[[ INFORMATION SHOWN open ]]

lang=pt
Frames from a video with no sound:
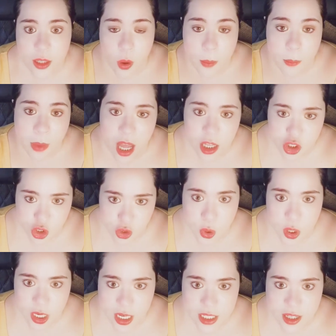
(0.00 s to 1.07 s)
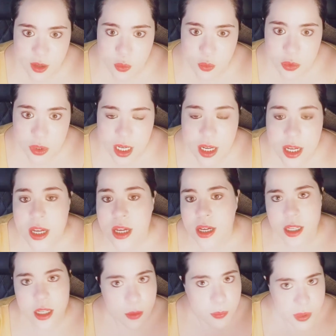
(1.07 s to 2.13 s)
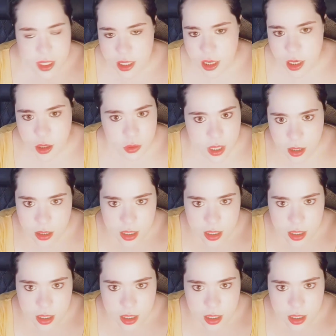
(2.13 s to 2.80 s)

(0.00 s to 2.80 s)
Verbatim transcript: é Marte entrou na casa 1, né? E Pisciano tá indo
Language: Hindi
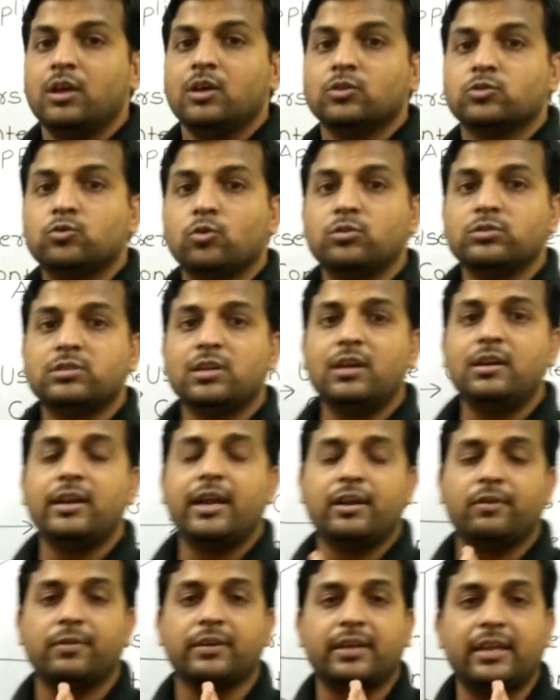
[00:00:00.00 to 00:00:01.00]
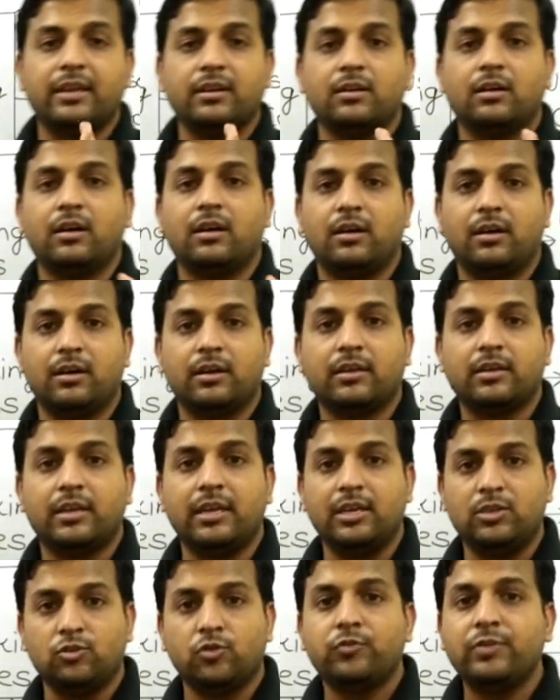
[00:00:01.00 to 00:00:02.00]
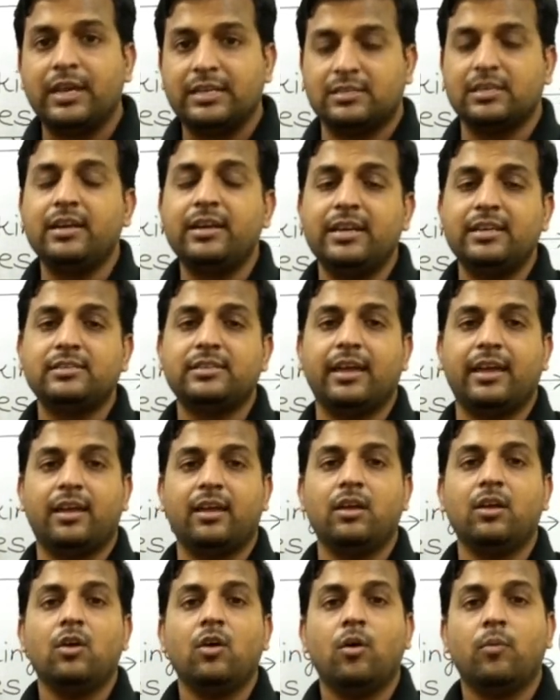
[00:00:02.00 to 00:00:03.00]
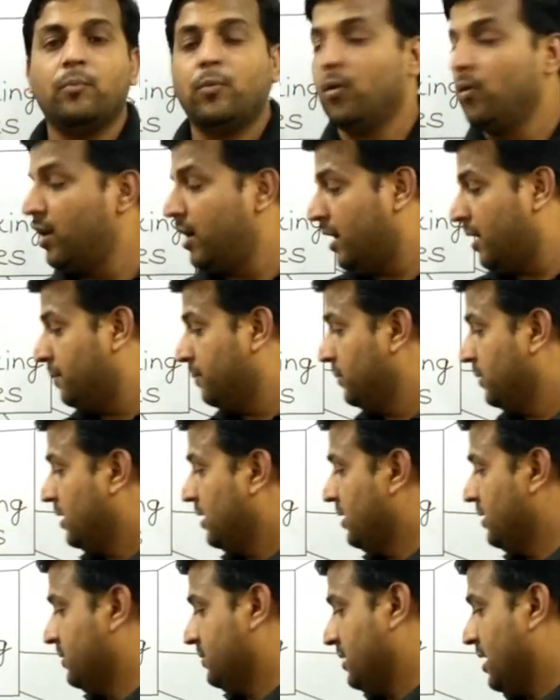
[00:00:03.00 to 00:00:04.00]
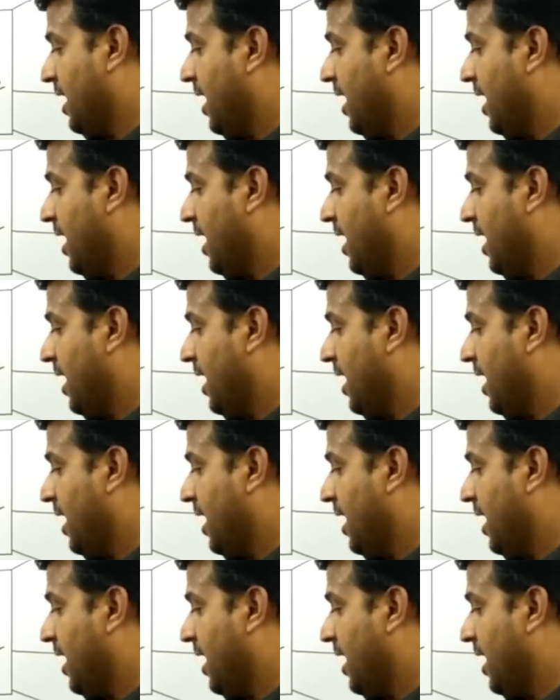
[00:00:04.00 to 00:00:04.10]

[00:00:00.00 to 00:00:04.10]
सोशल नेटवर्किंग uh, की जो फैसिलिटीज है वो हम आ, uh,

[[ INFORMATION SHOWN closed ]]

Leave out each picture and extract the lines from the one containing "(0.00 s to 2.80 s)" through the end of the records above, inclusive, exactly as they stand.

(0.00 s to 2.80 s)
Verbatim transcript: é Marte entrou na casa 1, né? E Pisciano tá indo
Language: Hindi
[00:00:00.00 to 00:00:01.00]
[00:00:01.00 to 00:00:02.00]
[00:00:02.00 to 00:00:03.00]
[00:00:03.00 to 00:00:04.00]
[00:00:04.00 to 00:00:04.10]

[00:00:00.00 to 00:00:04.10]
सोशल नेटवर्किंग uh, की जो फैसिलिटीज है वो हम आ, uh,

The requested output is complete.